*EXERCISE INSTRUCTIONS*: Your reproduction of the entries should be exact and should contain no pictures.

*DATA TO PROCESS*:
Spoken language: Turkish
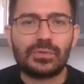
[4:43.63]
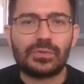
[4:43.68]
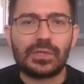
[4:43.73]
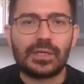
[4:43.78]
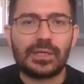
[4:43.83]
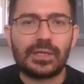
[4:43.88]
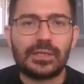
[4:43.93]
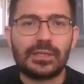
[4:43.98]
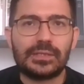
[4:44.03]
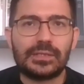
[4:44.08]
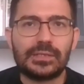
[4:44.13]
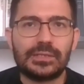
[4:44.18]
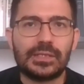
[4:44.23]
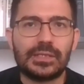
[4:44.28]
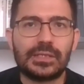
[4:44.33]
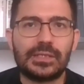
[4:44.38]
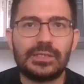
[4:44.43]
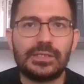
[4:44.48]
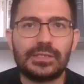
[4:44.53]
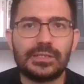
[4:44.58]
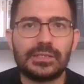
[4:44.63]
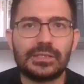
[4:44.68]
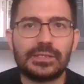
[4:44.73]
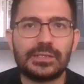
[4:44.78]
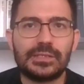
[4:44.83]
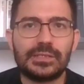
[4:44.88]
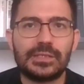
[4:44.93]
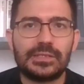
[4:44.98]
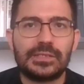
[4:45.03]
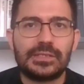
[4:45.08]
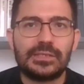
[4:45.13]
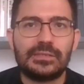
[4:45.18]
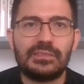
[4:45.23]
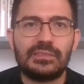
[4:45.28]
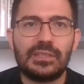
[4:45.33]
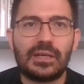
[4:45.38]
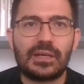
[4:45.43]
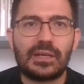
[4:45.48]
olarak tırnak içerisinde sivil,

*FINISHED TASK*:
Spoken language: Turkish
[4:43.63]
[4:43.68]
[4:43.73]
[4:43.78]
[4:43.83]
[4:43.88]
[4:43.93]
[4:43.98]
[4:44.03]
[4:44.08]
[4:44.13]
[4:44.18]
[4:44.23]
[4:44.28]
[4:44.33]
[4:44.38]
[4:44.43]
[4:44.48]
[4:44.53]
[4:44.58]
[4:44.63]
[4:44.68]
[4:44.73]
[4:44.78]
[4:44.83]
[4:44.88]
[4:44.93]
[4:44.98]
[4:45.03]
[4:45.08]
[4:45.13]
[4:45.18]
[4:45.23]
[4:45.28]
[4:45.33]
[4:45.38]
[4:45.43]
[4:45.48]
olarak tırnak içerisinde sivil,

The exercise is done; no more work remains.